Plötzlich hörten meine Ohren ein Geräusch, aber ich konnte nicht genau verstehen, was es war. Ich hörte die Geräusche, aber mein Herz konnte es nicht verstehen: ›Mit der Erlaubnis G’ttes und mit der Erlaubnis der Gemeinde erlauben wir hiermit den Menschen, heute zu essen und zu trinken.‹

Der Schamesch trat vor, und der Rabbi flüsterte ihm ein paar Worte ins Ohr. Dann sprach er mit den beiden Dajanim, die neben ihm waren. Sie nickten, als wollten sie dem zustimmen, was er gesagt hatte. Als dies geschah, brachte der Schamesch einen Becher Wein und etwas Kuchen aus dem Haus des Rabbiners.

Wenn ich das Glück habe, noch viele Jahre zu leben, werde ich diesen unglaublichen Tag und diesen großartigen Anblick nie vergessen. Wenn ich meine Augen für einen Moment schließe, kann ich sie immer noch sehen: die drei, die gegessen haben! Die drei Hirten Israels, die auf der Bima in der Synagoge stehen und vor allen essen, am Jom Kippur.«

VERNUNFT An dieser Geschichte sehen wir, wie weit die Rabbiner zu gehen bereit waren, um den Menschen Vernunft vorzuleben.

Während der dritten Cholera-Pandemie gab es für Synagogenbesuche weltweit Beschränkungen.

Auch heute gibt es zahlreiche rabbinische Responsen, die sich mit der aktuellen Pandemie und den damit verbundenen Fragen beschäftigen, wie etwa von Rabbiner Ascher Weiss oder Rabbiner Herschel Schachter. In vielem berufen sie sich auf die oben dargelegten Quellen.

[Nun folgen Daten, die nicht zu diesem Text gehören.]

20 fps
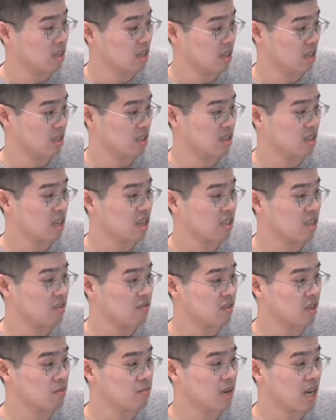
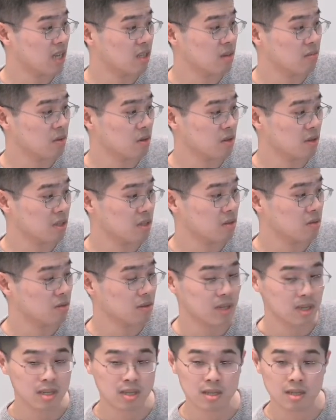incentive compatible
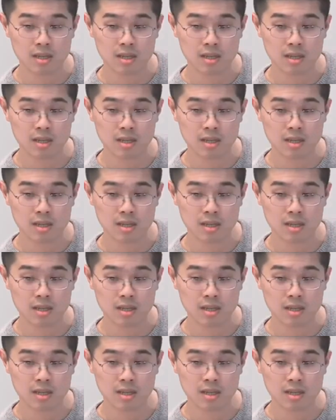constraint.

Aus allen Responsen geht hervor: Man muss immer einen kühlen Kopf bewahren, die allgemeine Situation sehr ernst nehmen und alle möglichen Vorsichtsmaßnahmen ergreifen. Auf keinen Fall darf man in Panik verfallen.

Eines dürfen wir nicht vergessen: dass unser Volk bereits einige Pandemien überlebt hat und dass wir nicht wissen, warum G’tt uns solche Plagen schickt. Doch können wir mit Sicherheit sagen, dass Er Seine schützende Hand über uns hält.

Mögen wir alle in das Buch der Lebenden eingeschrieben sein, und möge uns das kommende Jahr nur gute Nachrichten bringen, sodass wir von Pandemien und anderen Plagen nur aus Geschichtsbüchern und rabbinischen Responsen erfahren.

Der Autor ist Rabbiner der Synagogengemeinde Konstanz und Mitglieder der Orthodoxen Rabbinerkonferenz Deutschland (ORD).